Após vários dias em que a chuva não nos largou, o sol finalmente aparecia ainda que de forma tímida. Aproximava-me de Lisboa pela Ponte Vasco da Gama e, no horizonte, apesar de ser segunda-feira de manhã, notava-se claramente um tom acastanhado que se estendia da superfície a uma ou duas centenas de metros em altitude.
Em causa estavam as condições meteorológicas que favorecem a má qualidade do ar – uma noite e manhã frias, sem vento, criando uma inversão térmica e emissões poluentes do tráfego da manhã. As partículas, óxidos de azoto, alteravam assim as cores de uma manhã com algum nevoeiro e simbolizavam um dos problemas ambientais que têm marcado Portugal desde há muitos anos – a poluição do ar.
Efetivamente, desde há vários anos que muitas estações de monitorização da qualidade do ar, particularmente aquelas localizadas em zonas urbanas (Lisboa e Porto e arredores) e principalmente as junto de elevado tráfego, excedem os limites fixados por legislação nacional e europeia no que respeita ao poluente partículas inaláveis (PM10).
Mais do que o cumprimento legal aquilo que nos deve preocupar são as consequências para a saúde pública e, no caso de alguns poluentes, também para os ecossistemas. Estamos a falar de uma redução da esperança de vida, do aumento das doenças, e vários estudos efetuados para o caso de Lisboa, nos últimos anos, quantificam exatamente isso, com grupos mais sensíveis como as crianças, os idosos e as pessoas com problemas respiratórios a serem os mais afetados.
Numa nota recente, o Comissário Europeu do Ambiente, Janez Potocnik, mencionou que a poluição do ar, em si, impõe custos muito maiores sobre a economia e por isso não tem sentido dizer-se, como alguns ainda argumentam que, em tempos de graves dificuldades económicas, medidas de poluição do ar são muito caras. Se se considerar todos os custos, ter um ar mais limpo é um investimento que faz muito sentido económico.

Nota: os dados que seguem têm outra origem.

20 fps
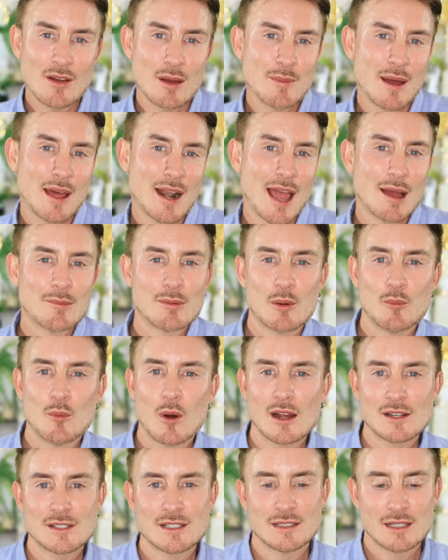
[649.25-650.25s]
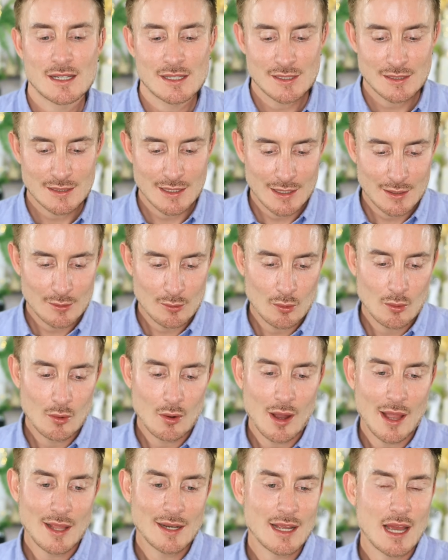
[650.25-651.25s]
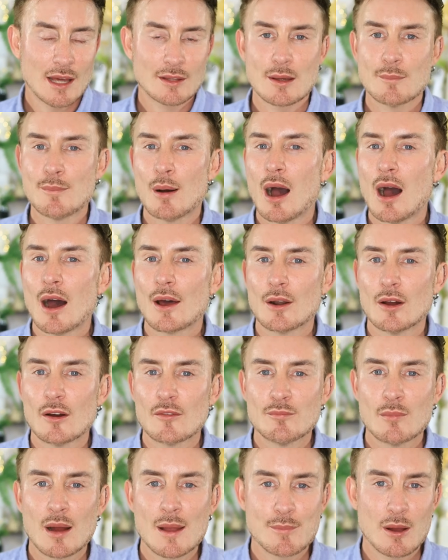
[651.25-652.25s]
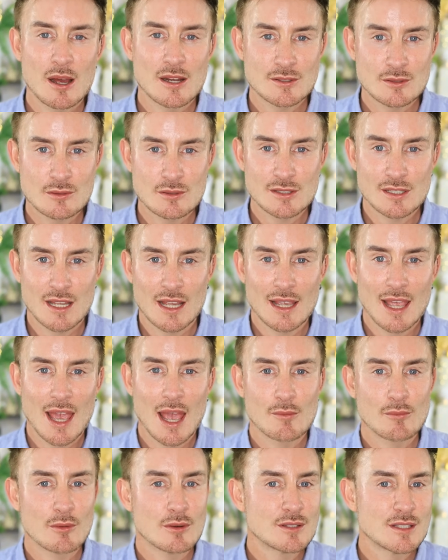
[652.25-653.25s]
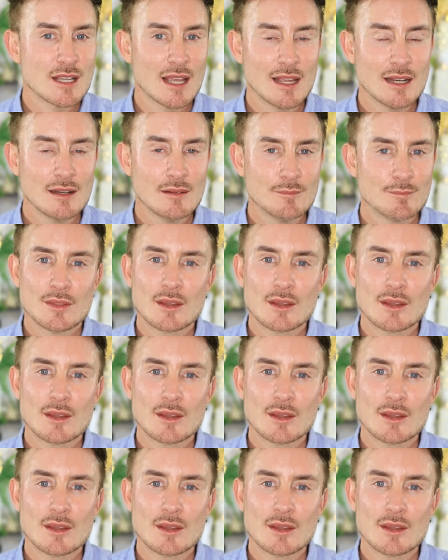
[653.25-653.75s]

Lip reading: about how it works in the skin, or any other part of my personal skincare routine,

A estratégia temática para a qualidade do ar delineada em 2005 concluiu que há uma perda média da esperança de vida na União Europeia de mais de oito meses devido à emissão de partículas para a atmosfera, o equivalente a 3,6 milhões de anos de vida perdidos anualmente. Em termos monetários, estimou-se que os custos associados estariam entre 189 e 609 mil milhões de euros, por ano, em 2020. Se não fizermos nada, vamos ter 200 mil mortes prematuras na Europa até 2020, devido à emissão de partículas.
Se a situação até tem revelado algumas melhorias, em particular no que respeita as partículas, é um facto que estamos ainda longe de conseguir cumprir os objetivos legais, mesmo com planos de melhoria da qualidade do ar que no caso de Lisboa e Porto têm no papel muitas medidas ainda por aplicar, ou medidas que já estão em vigor mas com um grau de exigência abaixo do calendarizado (caso da Zona de Emissões Reduzidas em Lisboa, cujos resultados têm sido positivos, mas há ainda muitos veículos antigos de não residentes autorizados a circular, bem como os táxis, por vezes com vinte ou mais anos).
Com a crise económica, o ambiente (com consequências para as pessoas) deixam de ser devidamente acompanhados. Por outro lado, veja-se o número de estações de monitorização da qualidade do ar que está a funcionar regularmente em Lisboa, ou a previsão da qualidade do ar à escala nacional que está suspensa desde meados do ano passado.
O incumprimento por parte de Portugal já mereceu uma condenação do Tribunal de Justiça Europeu em 2012 e a Comissão Europeia prepara-se para uma nova de vaga de processos cujo objetivo é mesmo que o país pague uma multa diária até conseguir cumprir os limites fixados na lei.
Ao mesmo tempo, a Europa lança um conjunto de iniciativas públicas e jurídicas de revisão da sua política relativa à qualidade do ar e à poluição atmosférica, instituindo o ano de 2013 como “O ano do ar”.
Oxalá saibamos aproveitar em Portugal este protagonismo para darmos passos significativos na melhoria de algo tão essencial para nós – podemos sobreviver semanas sem comer, dias sem beber, mas apenas alguns minutos sem respirar.